The requirements for wellness programs are different depending on whether a program is “participatory” or “health contingent.”  It is unclear whether a COVID-19 vaccination surcharge would be considered a “participatory” or “health contingent” wellness program. In order to avoid potential penalties for noncompliance, an employer should assume it is a health-contingent wellness program, similar to smoking cessation programs that impose a surcharge on smokers. Under a health-contingent wellness program an employer must offer a “reasonable alternative standard” to employees that are unable to receive the COVID-19 vaccine due to a medical condition. This means that these employees must be allowed to avoid the surcharge by meeting a different requirement. One example would be allowing an employee to avoid the surcharge by undergoing weekly or biweekly COVID-19 testing or by watching a video on vaccine safety and the dangers of remaining unvaccinated.

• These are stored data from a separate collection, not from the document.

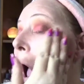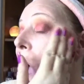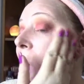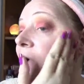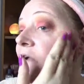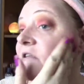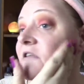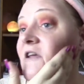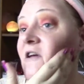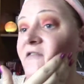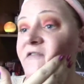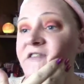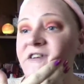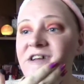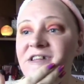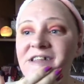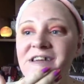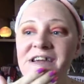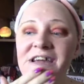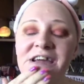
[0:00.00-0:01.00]
It
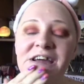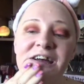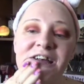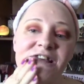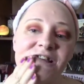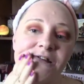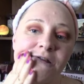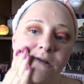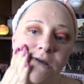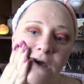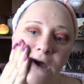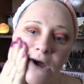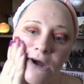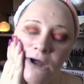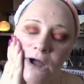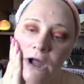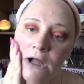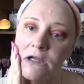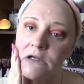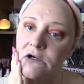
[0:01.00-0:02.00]
definitely has that
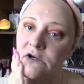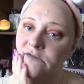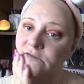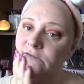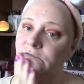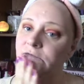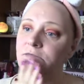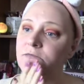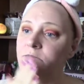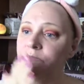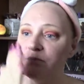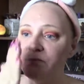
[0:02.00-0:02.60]
kind of,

Under Title VII, employers must also provide an accommodation to an employee that is unable to receive the COVID-19 vaccine due to a sincerely-held religious belief.

ACA Affordability and Surcharge Limits

Under the HIPAA wellness plan rules, a surcharge cannot exceed 30 percent of the cost of employee-only coverage under the health plan. This is a fairly high limit and typically does not present an issue. But employers subject to the ACA employer mandate and considering surcharges should also confirm that the cost of the health plan including the surcharge still meets the ACA affordability requirements. In order to avoid triggering a penalty under the ACA, the cost for employee-only coverage under the lowest cost health plan option can be no more than 9.83% of the employee’s income. Depending on current health plan premiums, even a small surcharge can cause premiums to exceed the affordability threshold for lower wage employees.

Next Steps

An employer considering implementing a vaccine surcharge should consider the alternative standard(s) the employer is willing and able to offer employees who cannot receive the vaccine due to a medical condition or sincerely-held religious belief, taking into account the administrative requirements of the alternative standard (i.e., monitoring of weekly COVID-19 test results), and analyze the impact of the proposed surcharge on the employer’s compliance with the ACA affordability requirements. Employers should consult with employee benefits counsel before implementing a health insurance surcharge to ensure compliance.